August 31, 2005
Running on the Treadmill
That is what I feel like I'm doing now as I try to relax at the end of a long, tiring week. But it's only Wednesday night, almost Thursday morning. Ahhh! Not sure if I've really accomplished all that much either. The wrenching stories of Katrina's destruction and the plight of the people who were in her path are so tragic. I'll never forget the short spot that I saw of a news reporter trying to interview one of the refugees who was wandering around. He recounted how his family was on top of the roof and their house had split in half. He had tried to hold on to his wife, who had fallen into the water. He couldn't. She told him to take care of their children and grandchildren just before she was lost in the flood waters. He had no idea if she had managed to survive or where she might be. If I had a job, I would donate money. What can I do but pray? I haven't done that, either, because I've been maddly working on getting that application in for the copywriting job and finishing the writing sample to go with it. I faxed it tonight shortly before 10:00 PM. I had a mandatory class all morning at WorkSource.

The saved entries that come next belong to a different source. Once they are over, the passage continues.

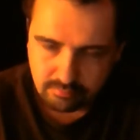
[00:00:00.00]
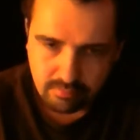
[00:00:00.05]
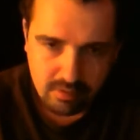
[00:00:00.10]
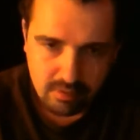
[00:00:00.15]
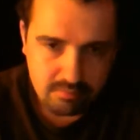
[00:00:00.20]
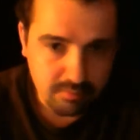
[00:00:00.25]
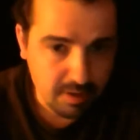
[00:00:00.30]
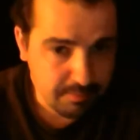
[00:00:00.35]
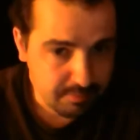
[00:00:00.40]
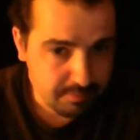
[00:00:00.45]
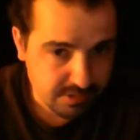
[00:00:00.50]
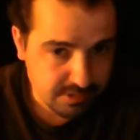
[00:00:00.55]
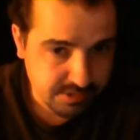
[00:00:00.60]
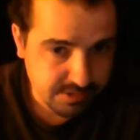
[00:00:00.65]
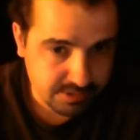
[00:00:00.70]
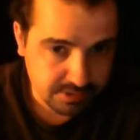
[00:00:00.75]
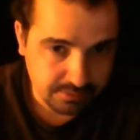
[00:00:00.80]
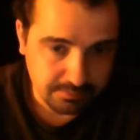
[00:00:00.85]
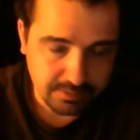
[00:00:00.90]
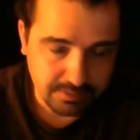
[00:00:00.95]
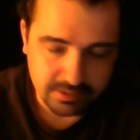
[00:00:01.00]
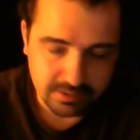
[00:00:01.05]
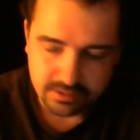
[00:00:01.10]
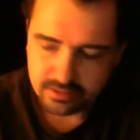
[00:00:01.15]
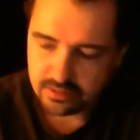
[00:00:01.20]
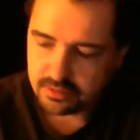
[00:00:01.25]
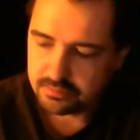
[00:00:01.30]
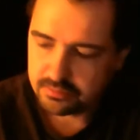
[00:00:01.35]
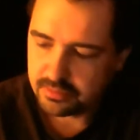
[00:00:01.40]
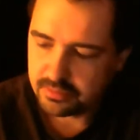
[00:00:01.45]
my personal opinion
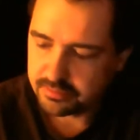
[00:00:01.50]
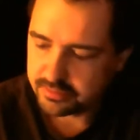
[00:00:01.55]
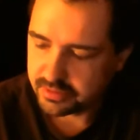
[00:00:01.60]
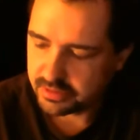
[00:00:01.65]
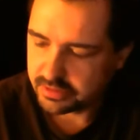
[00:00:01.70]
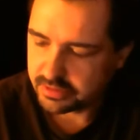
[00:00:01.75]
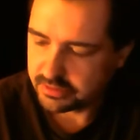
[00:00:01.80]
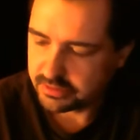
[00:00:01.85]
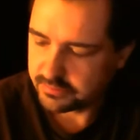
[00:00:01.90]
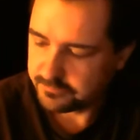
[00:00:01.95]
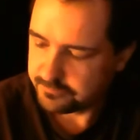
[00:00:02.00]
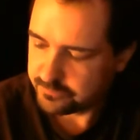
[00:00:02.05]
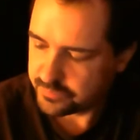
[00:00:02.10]
on the pumpkin ale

This afternoon I edited it and proofread it over and over, but I found a questionable capitalization and a missing comma after I was scanning the copy that I faxed. Hopefully they won't notice. I made the corrections to the file on the computer. At least I'll be ready with a good sample for the next copywriting job that I find. I also did some editing of yesterday's post because the sentences were choppy and I found some errors. I tried to rush it yesterday because I was excited and wanted to get it posted. I was also more focused on getting all of the links in. My mind has been racing like this all day and doesn't seem to be slowing down. I was in such a zone last night that I totally forgot that I was supposed to go to worship team practice. I am scheduled to sing this Sunday. It would be easier if I had to go to the practice every week, but when it's every-other week (or depending on whatever Sundays you are scheduled for) I don't get into a routine. I'm in my room with the light low and the radio turned to one of my favorite stations, Classical King FM, 98.1, hoping that I'll start to relax. I haven't had more caffeine than usual, but it almost feels like it.